You can also use the same @object.as type
to type-check instances against modules or classes. This creates a RubberDuck proxy based on the module or class you're casting into. So the cast will pass if the object responds to the correct messages, even if a strict .is_a?
test would fail.
require "plumbing"
module Person
def first_name = @first_name
def last_name = @last_name
def email = @email
end
module LikesFood
def favourite_food = @favourite_food
end
PersonData = Struct.new(:first_name, :last_name, :email, :favourite_food)
CarData = Struct.new(:make, :model, :colour)
@porsche_911 = CarData.new "Porsche", "911", "black"
expect { @porsche_911.as Person }.to raise_error(TypeError)
@alice = PersonData.new "Alice", "Aardvark", "alice@example.com", "Ice cream"
@alics.is_a? Person
# => false - PersonData does not `include Person`
@person = @alice.as Person
# This cast is OK because PersonData responds to :first_name, :last_name and :email
expect(@person.first_name).to eq "Alice"
expect(@person.email).to eq "alice@example.com"
expect { @person.favourite_food }.to raise_error(NoMethodError)
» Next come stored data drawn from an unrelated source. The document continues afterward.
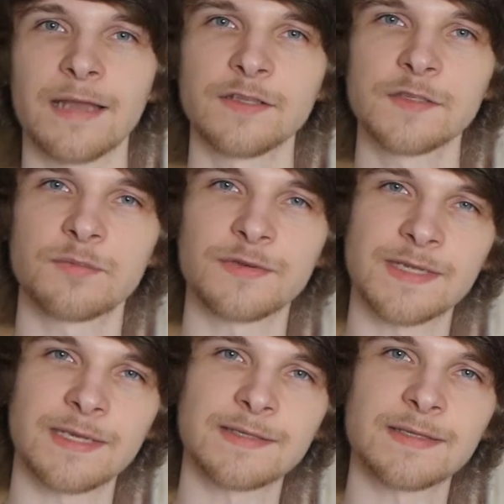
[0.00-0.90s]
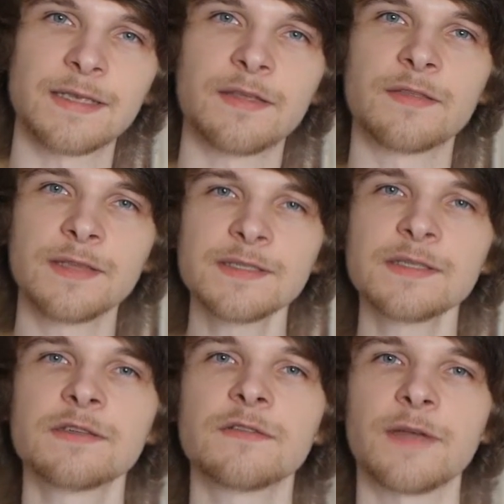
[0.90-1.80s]
And it's precisely
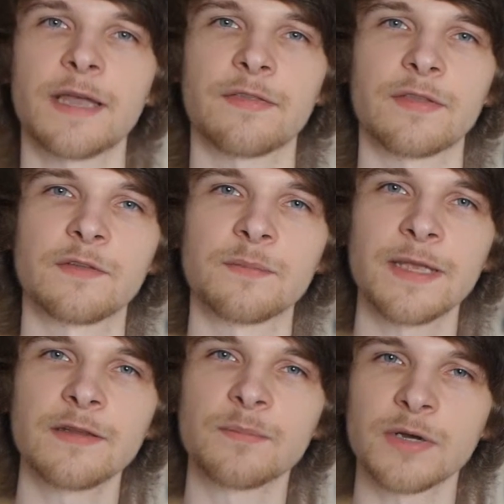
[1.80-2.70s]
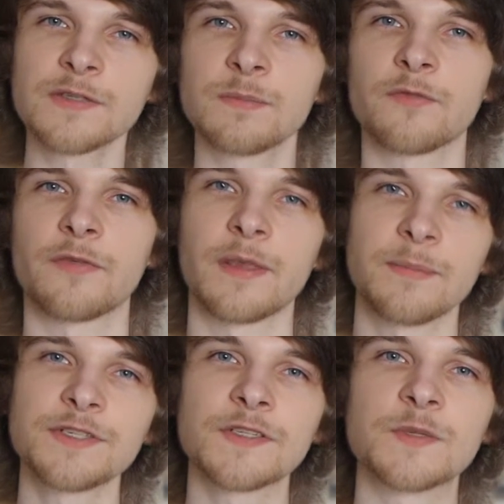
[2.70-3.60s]
this fact that made it possible for their
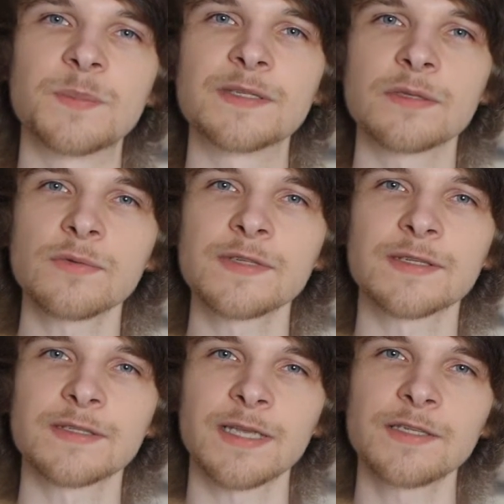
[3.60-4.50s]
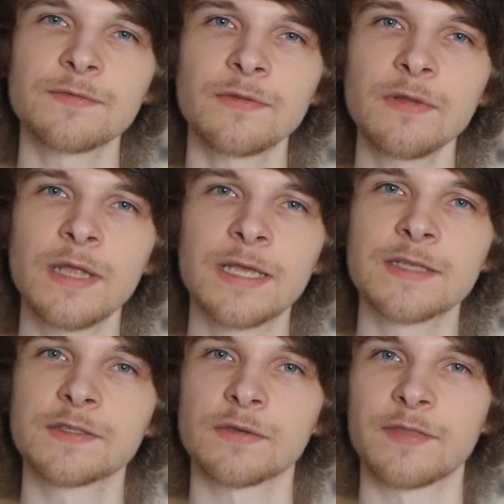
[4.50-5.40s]
mission to be so successful,
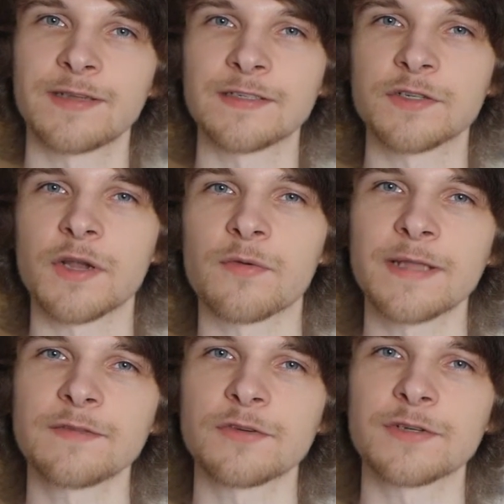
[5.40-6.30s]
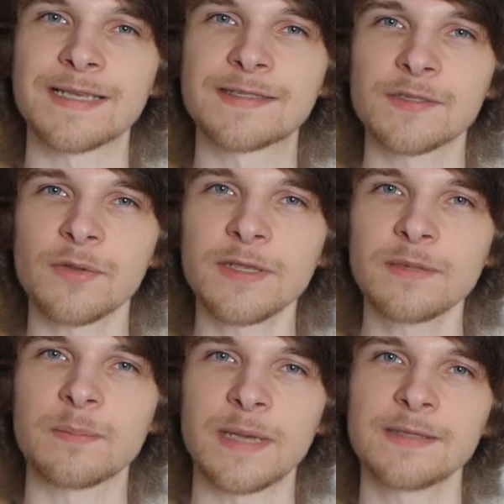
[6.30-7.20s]
so that it rendered a
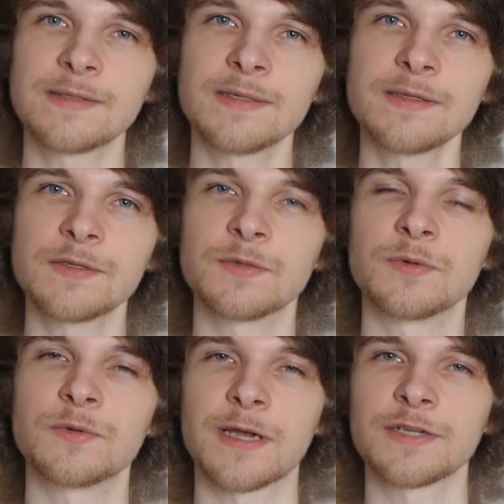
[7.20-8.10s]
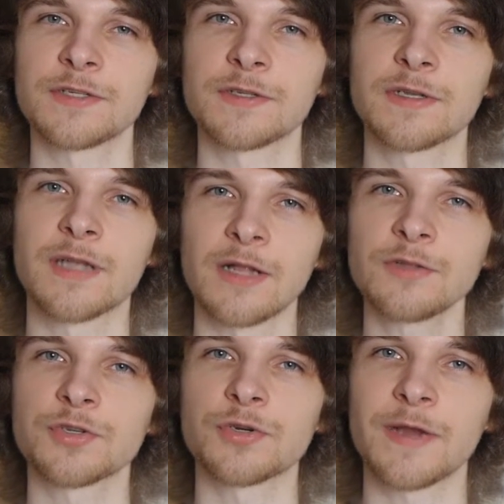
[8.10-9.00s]
solid basis to Russian
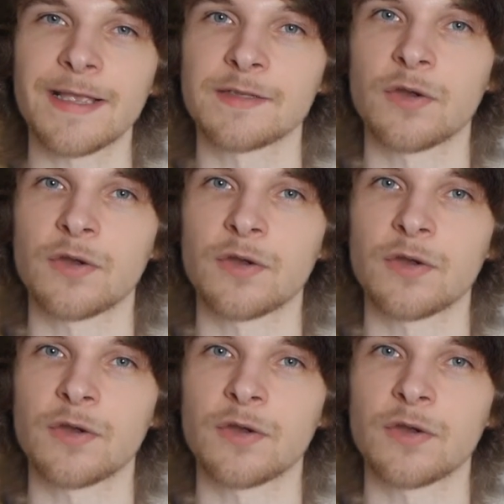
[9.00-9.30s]
culture as a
@hungry = @person.as LikesFood
expect(@hungry.favourite_food).to eq "Ice cream"
Note: this gem is licensed under the LGPL. This may or may not make it unsuitable for use by you or your company.
Install the gem and add to the application's Gemfile by executing:
bundle add standard-procedure-plumbing
Then:
require 'plumbing'
# Set the mode for your Actors and Pipes
Plumbing.config mode: :async
After checking out the repo, run bin/setup
to install dependencies. Then, run rake spec
to run the tests. You can also run bin/console
for an interactive prompt that will allow you to experiment.
To install this gem onto your local machine, run bundle exec rake install
. To release a new version, update the version number in version.rb
, and then run bundle exec rake release
, which will create a git tag for the version, push git commits and the created tag, and push the .gem
file to rubygems.org.
Bug reports and pull requests are welcome on GitHub at https://github.com/standard_procedure/plumbing. This project is intended to be a safe, welcoming space for collaboration, and contributors are expected to adhere to the code of conduct.
Everyone interacting in the Plumbing project's codebases, issue trackers, chat rooms and mailing lists is expected to follow the code of conduct.